Concept Mapping: How to Start Your Term Paper Research

This video covers some online search techniques such as Boolean operators (AND & OR) as well as truncation (*). These search techniques are explained in Module 4b - Online Search Strategies in this tutorial.

Picking Your Topic IS Research

By NCSU Libraries


This video is licensed under a Creative Commons Attribution-NonCommercial-ShareAlike 3.0 United States license.

How to Narrow Your Topic

If your topic is too broad or vague, you will find too much information and will need to narrow the focus.

Example: "I am thinking of doing a paper on health.”

Define your topic by asking the following questions:

  • When you think of this broad topic, what specific issues interest you – careers in health care, specific mental disorders or diseases, the state of health care in the United States? All of these subtopics are facets of the much broader topic – health.
  • What aspects of your topic interest you: business, history, legal, physical, psychological, social etc.?
  • What time period do you want to cover?
  • Do you want to focus on a geographic region or population?
  • What kind of information do you need? (e.g., a brief summary or a lengthy explanation; periodical articles or books; statistics)

Sample Topic Narrowing Chart: 

General topic:

health

Facets of topic:

autism, cancer, depression, diabetes, eating disorders, health care

Aspects:

business, history, legal, physical, psychological, social

Time span:

1990s; current

Place:

African Americans, Hispanics, men, women, teenagers, United States

Narrowed Research Question:

Does the media's portrayal of the ideal female body contribute to eating disorders in women?

Taken from UCLA Library

How to Broaden Your Topic

If your topic is very specific or new, it will be difficult to find enough information to write your paper.

Example: “I am thinking of doing a paper on how fishing in the James River in Richmond, VA has affected the smallmouth bass population.”
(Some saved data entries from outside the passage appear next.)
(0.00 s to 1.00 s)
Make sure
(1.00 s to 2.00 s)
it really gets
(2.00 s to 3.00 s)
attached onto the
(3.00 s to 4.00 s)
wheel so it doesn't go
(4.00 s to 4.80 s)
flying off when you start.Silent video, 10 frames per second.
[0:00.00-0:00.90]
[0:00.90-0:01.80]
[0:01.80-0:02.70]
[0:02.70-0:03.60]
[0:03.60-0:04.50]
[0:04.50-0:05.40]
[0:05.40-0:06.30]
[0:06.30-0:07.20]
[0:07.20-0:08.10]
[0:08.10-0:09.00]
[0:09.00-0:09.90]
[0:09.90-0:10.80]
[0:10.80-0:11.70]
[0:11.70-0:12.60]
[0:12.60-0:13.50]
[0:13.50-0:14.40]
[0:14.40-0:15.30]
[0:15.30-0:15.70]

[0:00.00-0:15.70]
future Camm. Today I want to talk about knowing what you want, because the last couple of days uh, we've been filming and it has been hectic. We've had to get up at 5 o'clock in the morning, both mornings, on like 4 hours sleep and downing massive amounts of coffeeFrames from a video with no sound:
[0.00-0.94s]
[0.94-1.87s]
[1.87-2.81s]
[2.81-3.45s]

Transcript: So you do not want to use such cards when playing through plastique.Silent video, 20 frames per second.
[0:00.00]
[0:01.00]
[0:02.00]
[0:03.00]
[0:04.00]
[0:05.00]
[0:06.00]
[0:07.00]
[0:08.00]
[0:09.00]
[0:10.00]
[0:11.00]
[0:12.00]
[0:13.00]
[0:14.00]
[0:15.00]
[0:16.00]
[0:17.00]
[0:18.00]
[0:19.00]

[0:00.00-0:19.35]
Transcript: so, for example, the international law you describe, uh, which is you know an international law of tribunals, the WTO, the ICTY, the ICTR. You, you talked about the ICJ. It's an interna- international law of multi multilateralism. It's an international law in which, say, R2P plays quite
This topic as stated is seeking to answer a question for which there may be no answer yet – there may be no or very little research or studies that have been conducted on this topic. How can this be turned into a more manageable topic?

Hint: Look for parallels and opportunities for broader associations:

  • Rather than concentrate on a specific species of fish, examine more broad fish populations such as freshwater fish or saltwater fish.
  • Examine larger geographic regions that are affected such as the United States.
  • Identify the people or groups that encompass this topic such as fishermen or fish & wildlife government departments.
  • Brainstorm for other issues related to this topic such as fishery management, fishery regulations, fishing licenses, fish stocking, etc.

Sample Topic Broadening Chart: 

Specific topic:

How has fishing in the James River in Richmond, VA affected the smallmouth bass population?

Alternate Focus:

freshwater fish, saltwater fish

Alternate Place:

Southeastern United States, United States, rivers, oceans

Brainstorm Focus on Person or Group:

fishermen, fish & wildlife government departments

Brainstorm Focus on Event or Aspect:

fishery management, fishery regulations, fishing licenses, fish stocking

Broadened Research Question:

How has government fishing regulations in the United States affected the freshwater fish population?